Kadın kurumları kapatıldı
Genç, kayyumlarla beraber kadınların kendini yalnız hissetmeye başladığını söyleyerek, “Kayyum öncesi çok sayıda kadın kurumu vardı. Kayyumdan sonra en az 43 kadın kurumu kapatıldı. Bu oldukça mühim. 43 kadın kurumu, kadınların İhtiyaç duyduğunda erişebileceği sokakta, evde kendisini güvende hissedebileceği yerler olarak görülüyordu. Ancak Kurumların kapatılması ile beraber Kadınlar ciddi bir yalnızlığa itildiler. Dayanışarak büyüme olanakları ellerinden alındı. Sahada çalışırken, son 7 yılda Özellikle Kayyum uygulamasının kadının gündelik hayatında, gelişim seyrinde ve desteklenme olanaklarında neleri yıktığını bizzat gözlemledik” diye konuştu.
Uyuşturucu arttı!
Kayyumların kadının örgütlü olabilme dayanışarak var olabilme ağlarına dönük müdahalesi ile toplumu çözmeye çalıştığını ifade eden Genç, “Toplum çözülürse bir araya gelemez. Mücadele edemezler fikriyatı hakim “ dedi. Bölge kentlerinde son 7 yılda uyuşturucu kullanımının çok arttığına işaret eden Genç “Şırnak da yaptığımız bir çalışmaya göre uyuşturucu kullanımı 7 yıl önceye göre kentin nerede ise dörtte birine tekabül eder hale gelmiş. Kayyumlu kentlerde de bu oran benzer. Örneğin Türkiye’de nüfusa oranla kentlerin uyuşturucu kullanımı ortalama yüzde 3 iken Diyarbakır da yüzde 10! Kayyumlu kentlerde uyuşturucu kullanımı bu kadar artarken, hukuki süreç artışa parelel işlemiyor” şeklinde konuştu.
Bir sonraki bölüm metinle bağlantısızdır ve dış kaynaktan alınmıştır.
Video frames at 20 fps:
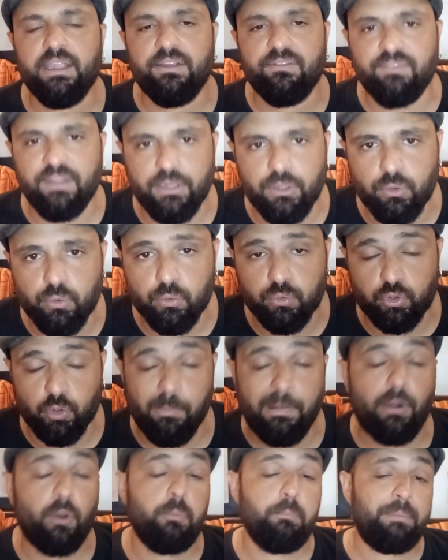venduto,
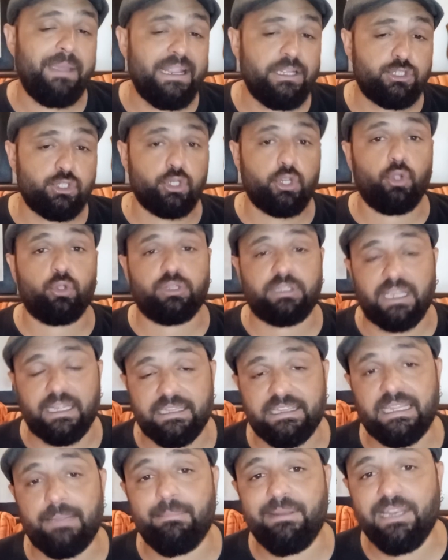ma non penso che
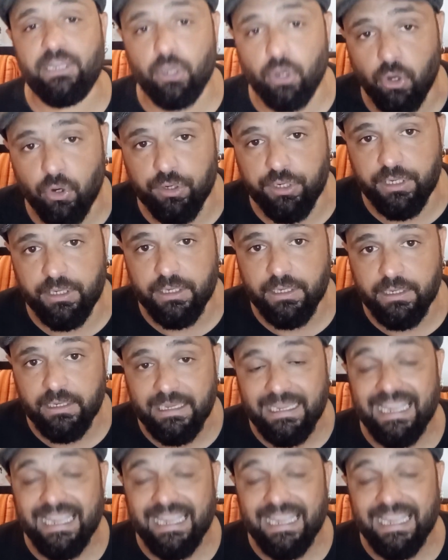80 milioni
Kadınlar evinde de güvende değil
Genç, Kayyumla beraber kadınların, gençlerin bir araya gelebileceği kamusal yapıların kapatılması ile ve yürütülen uygulamalarla örgütsüzleştirmenin ve apolitik bir kuşağın gelişmesinın önünün açıldığını söyledi.
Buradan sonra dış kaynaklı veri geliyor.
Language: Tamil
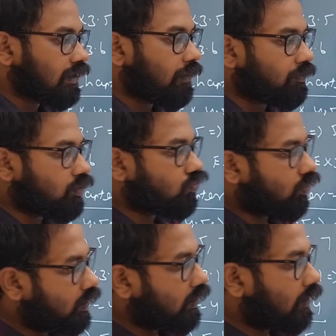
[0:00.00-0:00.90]
சாப்டர்
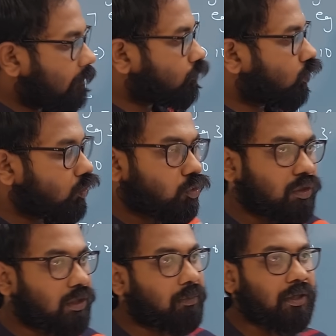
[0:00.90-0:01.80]
டுவெல்லில் ஒரு டூ
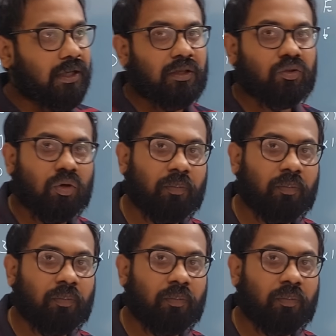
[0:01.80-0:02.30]
த்ரீ அப்படி கேட்கலாம்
Kayyum kentlerinde kadınların ciddi bir güven sorunu yaşadığını, kadının güvenliksisleştirildiğini ifade eden Genç, şöyle devam etti: “Diyarbakır merkezli yaptığımız bir saha araştırmasına göre Kadınlar kendini Türkiye’de güvende hissetmiyor. Kısmen güvende hissedenler yüzde 3,8, güvende hissedenler yüzde 2,5. Bu sadece Türkiye ile ilgili değil. Kayyım kentinde yaşıyor kadınlar, dayanışma ağına erişemiyor. Diyarbakır’da kadınlar yüzde 87’si kendini güvende hissetmiyor. Bu önemli. Kamu kurumlarında da benzer yüksek oranlarda kadınlar kendini güvende hissetmiyor. ‘Kendinizi en çok nerede Güvende hissediyorsunuz’ sorumuza yüzde 71’e yakını evde, aile içinde cevabı veriyor. Aile içinde ne kadar güvende hissettiği ise başka bir sorun. Çünkü kadınların ayrıca sadece yüzde 22,5 evde kendini gerçek anlamda güvende hissettiğini bildiriyor.! Evdeki güvenlik pozisyonu da bu. Kadınlar evinde de güvende değil.”
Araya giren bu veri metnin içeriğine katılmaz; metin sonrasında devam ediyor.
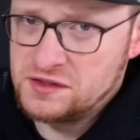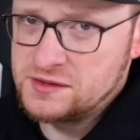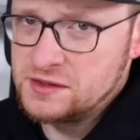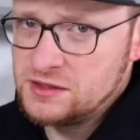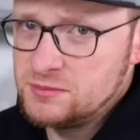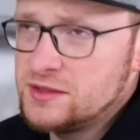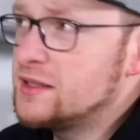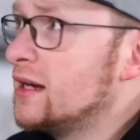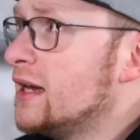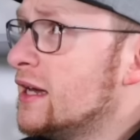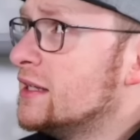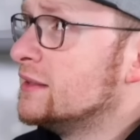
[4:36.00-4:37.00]
cm.
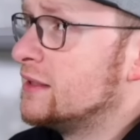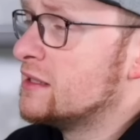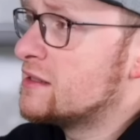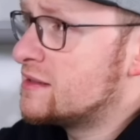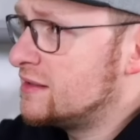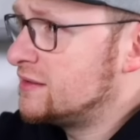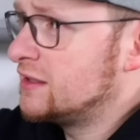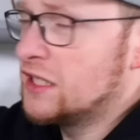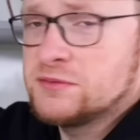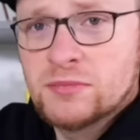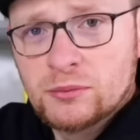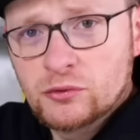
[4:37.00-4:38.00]
Dann seht ihr
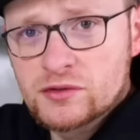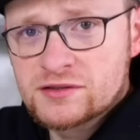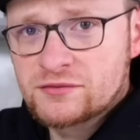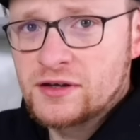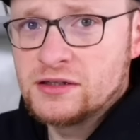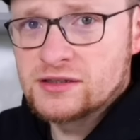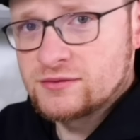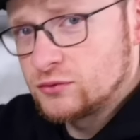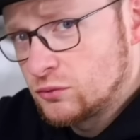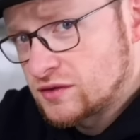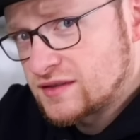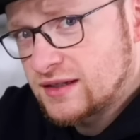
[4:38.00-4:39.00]
gleich mal im Größenverhältnis, wie
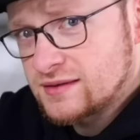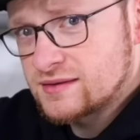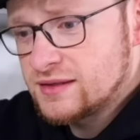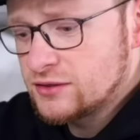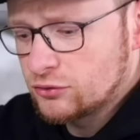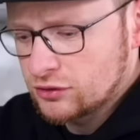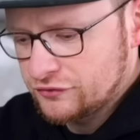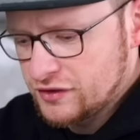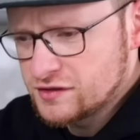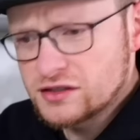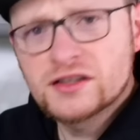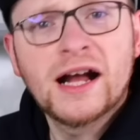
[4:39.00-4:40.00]
groß das ganze Ding ungefähr
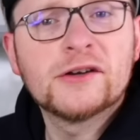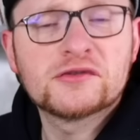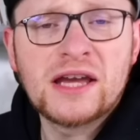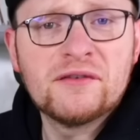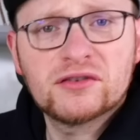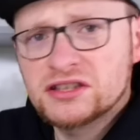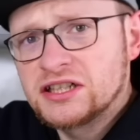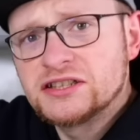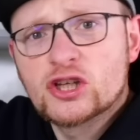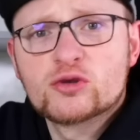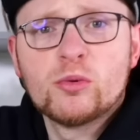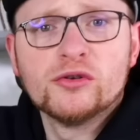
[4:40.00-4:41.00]
ist. Ich halte euch einfach den
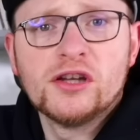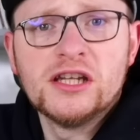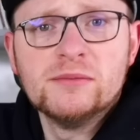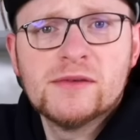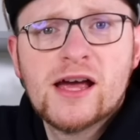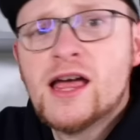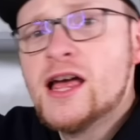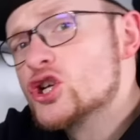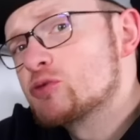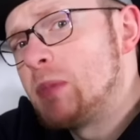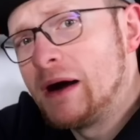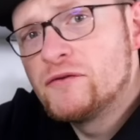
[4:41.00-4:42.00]
Rittersporn daneben. Ne?
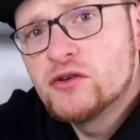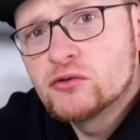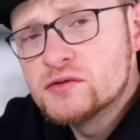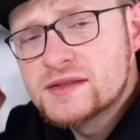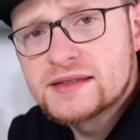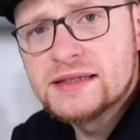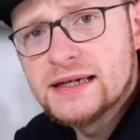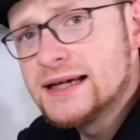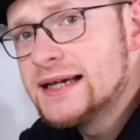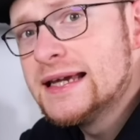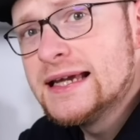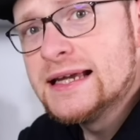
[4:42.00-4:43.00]
Sparen wir uns hier
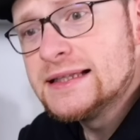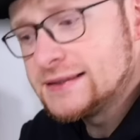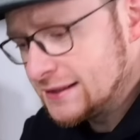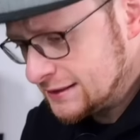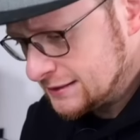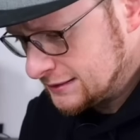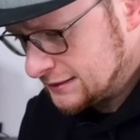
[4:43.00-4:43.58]
den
Çok sayıda kadın işsizleştirildi
Kadınların örgütlülükte kendini güvende hissettiğini ifade eden Genç, “Yalnızlaşma süreci hızlı gelişti. Kayyum atamaları Kürdistan’a 2016’dan sonra geldi. Kayyum atamalarından sonra OHAL ile ihraçlar oldu. İhraçlardan en çok nasibini alan yerlerin başında, kayyum belediyeleri oldu. İşten çıkarmalarda çok sayıda kadın işsizleştirildi. Kadınlar bu durumu aştı mı? Kadınlar çok ciddi travmalar yaşadı” diye noktaladı.
Kayyumlar kültürel kıyım yaptı
Amed Şehir Tiyatrosu’ndan Elvan Koçer, kayyum atamalarının kültür sanat çalışmalarına etkilerine değindi. Koçer, kayyum atamalarıyla kadın kurumlarında olduğu gibi kültür sanat kurumlarının da kapatıldığını hatırlatarak, “Yerel yönetimlerde yasalarla belirlenen sorumlulukları vardır. Yaşadığımız süreçlere baktığımızda, Kürt siyaseti dilin, kültürün olduğu bir dönemde yönetime geldi. Asli görevi olan yol ve kaldırım çalışmalarından tutalım, şebeke suyuna ulaşmasına kadar varan sorunlar vardı. Daha elzem olan, bastırılmış coğrafya sorunu vardı” dedi. HDP’nin kadın kurtuluş perspektifini belediyelerde hayata geçirdiğini söyleyen Koçer, “Eşbaşkanlık sistemi yerel yönetimlerde bir ilktir. Bu, Diyarbakır Büyükşehir Belediyesi’nde de bir ilke imza atmasına vesile oldu. DBB’de Eş Genel Sanat Yönetmenliği sistemi getirildi. Tiyatro programları da böyle yürütülüyordu” şeklinde konuştu.
Kadın özgürlük mücadelesi verdik
Kayyumların kültür sanat kurumlarını kapattığını ve asimilasyon politikalarına başvurduğunu kaydeden Koçer, şöyle konuştu: “O kurumlarda rant dışında bir şey yok. Çalışmaları yürüten sanatçılar kendi alternatifini kısa bir sürede oluşturdu ve kurumsallaştı. Amed Şehir Tiyatrosu bunun örneklerinden biridir. Aram Tigran Kent Konservatuarı Ma Music ile alternatifini oluşturdu. Şimdi neden kadınlar direnen, ısrar edendir. Yıllarca kadın özgürlük mücadelesi verdik, birçok kazanım elde ettik, bununla birlikte birçok bedel ödedik. Toplumsal kimlik mücadelesi verdik. Sanatçı kimlik mücadelesi, yerel yönetimlerle toplumsal bir sanatçı kimliğine dönüştü.”
İradenin asıl sahibi Kürt kadınıdır
Koçer, sözlerini şöyle sonlandırdı: “Özellikle son 40 yılda kadın mücadelesi erkekliği yola getirirken, dünyaya da örnek oldu. Bu potansiyel yerel yönetimler olsa da iradenin asıl sahibi Kürt kadınıdır. Direniş kültürünün temsilcileri biz kadınların, güncel siyasetin çok ötesinde toplumsal gerçekliğimiz var. Bizi geleceğe taşıyacak olan kadınların kararlı duruşudur. Bu potansiyel Kürt kadınında yeterli kadar vardır.”
Konuşmaların ardından söz alan katılımcılar, öneri ve eleştirilerini dile getirdi.